/MatchingFrontier

MatchingFrontier: Computation of the Balance-Sample Size Frontier in Matching Methods for Causal Inference

Primary LanguageR

MatchingFrontier: Computation of the Balance-Sample Size Frontier in Matching Methods for Causal Inference

CRAN_Status_Badge CRAN_Downloads_Badge

Overview

MatchingFrontier implements the methods described in King, Lucas, and Nielsen (2017) for exploring the balance-sample size frontier in observational studies, a function the relates the size of a matched subset to the covariate balance attained. Included are function to create the frontier, visualize it, and estimate treatment effects along it. In addition, functions are included to export a matched dataset at a single point on the frontier and assess model dependence for a single treatment effect estimate. MatchingFrontier interfaces with MatchIt to provide additional tools for assessing balance in matched datasets and estimating effects after matching.

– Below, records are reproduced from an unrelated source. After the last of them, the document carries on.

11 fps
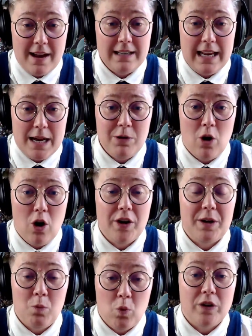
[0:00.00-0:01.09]
label on
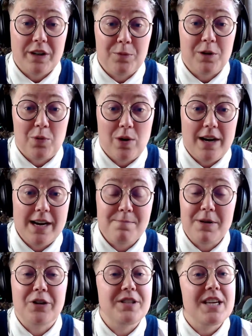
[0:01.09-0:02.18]
and worn it with pride,
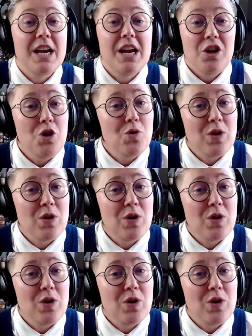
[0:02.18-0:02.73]
because you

Below is an example of using the MatchingFrontier to examine the balance-sample size frontier for the effect of a job training program on earnings. See vignette("MatchingFrontier") for more information on the setup and a more detailed exposition.

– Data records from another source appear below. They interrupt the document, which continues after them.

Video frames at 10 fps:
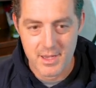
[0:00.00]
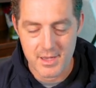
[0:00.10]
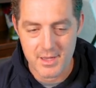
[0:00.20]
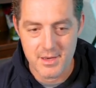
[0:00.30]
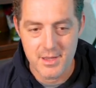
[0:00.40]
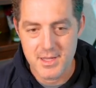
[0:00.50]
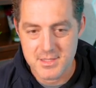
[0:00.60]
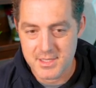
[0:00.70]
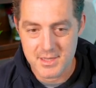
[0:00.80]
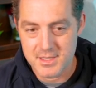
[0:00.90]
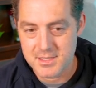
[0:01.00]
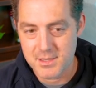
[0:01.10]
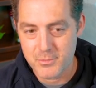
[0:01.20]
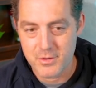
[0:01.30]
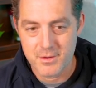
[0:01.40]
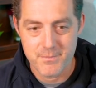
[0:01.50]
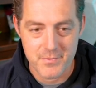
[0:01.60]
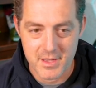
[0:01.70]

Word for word: and it's in the summer.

library("MatchingFrontier")
data("lalonde", package = "MatchIt")

mahal.frontier <- makeFrontier(treat ~ age + educ + race + married +
                                 nodegree + re74 + re75,
                               data = lalonde, 
                               QOI = "FSATT", 
                               metric = "dist",
                               verbose = FALSE)

mahal.frontier
#> A matchFrontier object
#> - quantity of interest: FSATT
#> - imbalance metric: average pairwise distance
#> - treatment: treat
#> - covariates: age, educ, race, married, nodegree, re74, re75
#> - number of points: 154

Plotting the frontier provides a clear picture of the relationship between the number of units pruned in the matching and the remaining imbalance as measured by the average Mahalanobis imbalance.

plot(mahal.frontier)

We can then estimate effects along the frontier.

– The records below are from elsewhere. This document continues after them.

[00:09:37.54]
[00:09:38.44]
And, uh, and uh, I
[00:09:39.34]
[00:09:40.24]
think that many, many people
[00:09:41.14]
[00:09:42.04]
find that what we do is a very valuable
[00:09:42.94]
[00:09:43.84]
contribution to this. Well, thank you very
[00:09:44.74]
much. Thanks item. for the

mahal.estimates <- estimateEffects(mahal.frontier, 
                                   base.form = re78 ~ treat,
                                   verbose = FALSE)
mahal.estimates
#> A frontierEstimates object
#> - quantity of interest: FSATT
#> - model sensitivity method: none
#> - number of estimates: 149
#> - treatment: treat
#> - covariates: age, educ, race, married, nodegree, re74, re75
#> - outcome model: re78 ~ treat

Finally, we can plot the estimates and their confidence intervals.

plot(mahal.estimates)

Other tools include generateDataset() and frontier_to_matchit() for extracting a matched dataset at one point on the frontier and modelDependence() for computing model dependence bounds for a single estimate. See vignette("MatchingFrontier") for a more in-depth tutorial.

The work in this package is based off the following paper:

King, Gary, Christopher Lucas, and Richard A. Nielsen. 2017. “The Balance-Sample Size Frontier in Matching Methods for Causal Inference.” American Journal of Political Science 61(2): 473–89.